The UK Online Safety Bill aims to minimize online harms and interpersonal offences, but concerns arise regarding its balance and effectiveness. The bill focuses more on offences involving Child Sexual Abuse Materials (CSAM) and grants increased powers to Ofcom, including potential circumvention of end-to-end encryption (E2EE). This intensifies the privacy vs. policing debate. The government claims to value privacy while implying the use of direct content moderation and bypassing E2EE, creating a contradiction. The discussion focuses on detecting problematic content and ensuring user awareness of providers' mechanisms and powers. Privacy is linked to freedom of speech, and encryption has heightened the debate. This presentation explores the contentious aspects of the Online Safety Bill and scrutinizes the UK government's rhetoric surrounding online safety and privacy.

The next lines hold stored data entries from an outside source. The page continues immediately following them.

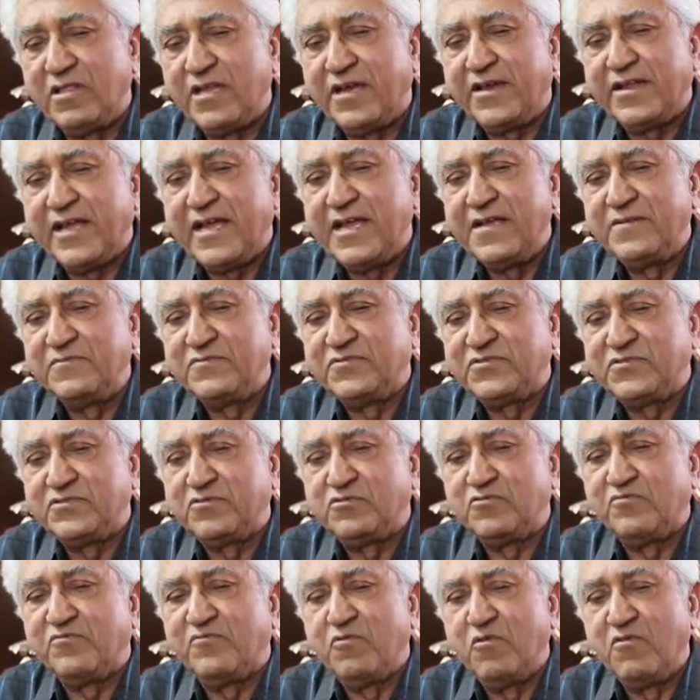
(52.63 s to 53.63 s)
the times
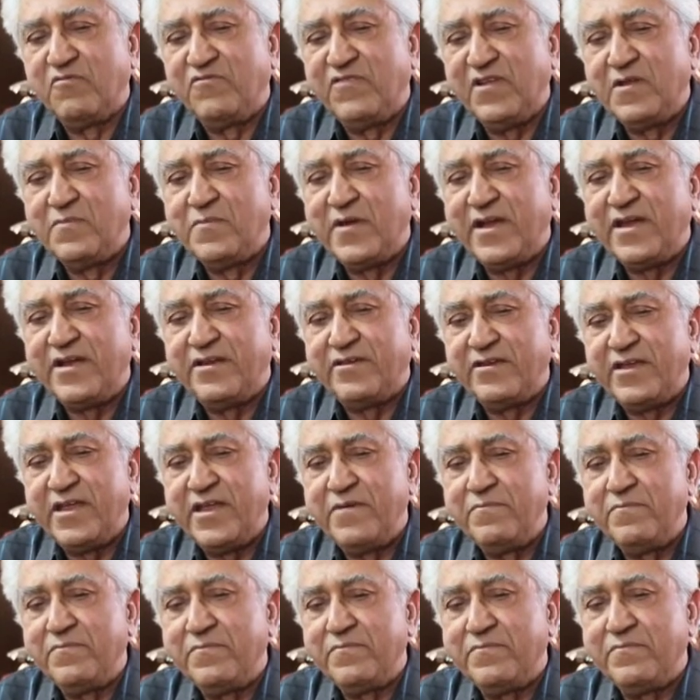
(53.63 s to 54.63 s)
to fulfill my
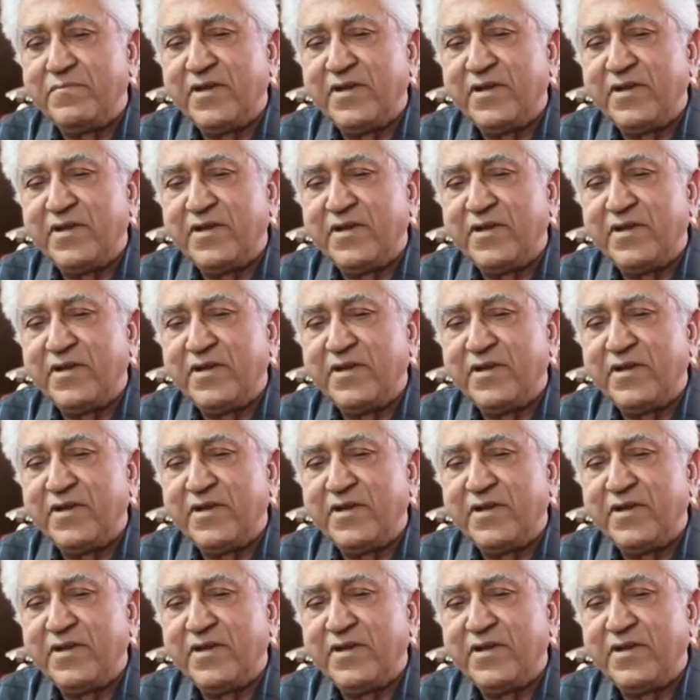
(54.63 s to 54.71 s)
dream.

An Integrated 'Intelligence-led' Purple Teaming Programme to Rapidly Reduce Risk and Generate Value
Nebu Varghese, Senior Director - EMEA Offensive Security Operations Lead, FTI Consulting LLP

Threat actors continually develop advanced tactics to bypass security defenses, posing challenges for SOC analysts. Reactive solutions like SIEM and firewalls struggle to proactively address modern threats. Red team assessments and penetration tests are limited or resource-intensive. To address this, we propose a quantifiable approach that prioritizes intelligence-led improvements through threat intelligence scenarios and 'purple teaming' operations. This continuous program challenges incident response, exercises the SOC, and enhances existing security functions. The goal is to rapidly reduce risk, protect value, and demonstrate return on security investments to the board and senior leadership.